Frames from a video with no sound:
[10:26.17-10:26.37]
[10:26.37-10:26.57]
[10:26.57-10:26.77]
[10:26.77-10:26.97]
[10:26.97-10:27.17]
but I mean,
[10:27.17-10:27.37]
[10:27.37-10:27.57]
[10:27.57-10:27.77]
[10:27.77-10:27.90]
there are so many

________________________________________

Work request ▸
An exact restatement of the lines from the one with "[10:26.37-10:26.57]" through the last line of the data is the only acceptable answer.

Answer below ▸
[10:26.37-10:26.57]
[10:26.57-10:26.77]
[10:26.77-10:26.97]
[10:26.97-10:27.17]
but I mean,
[10:27.17-10:27.37]
[10:27.37-10:27.57]
[10:27.57-10:27.77]
[10:27.77-10:27.90]
there are so many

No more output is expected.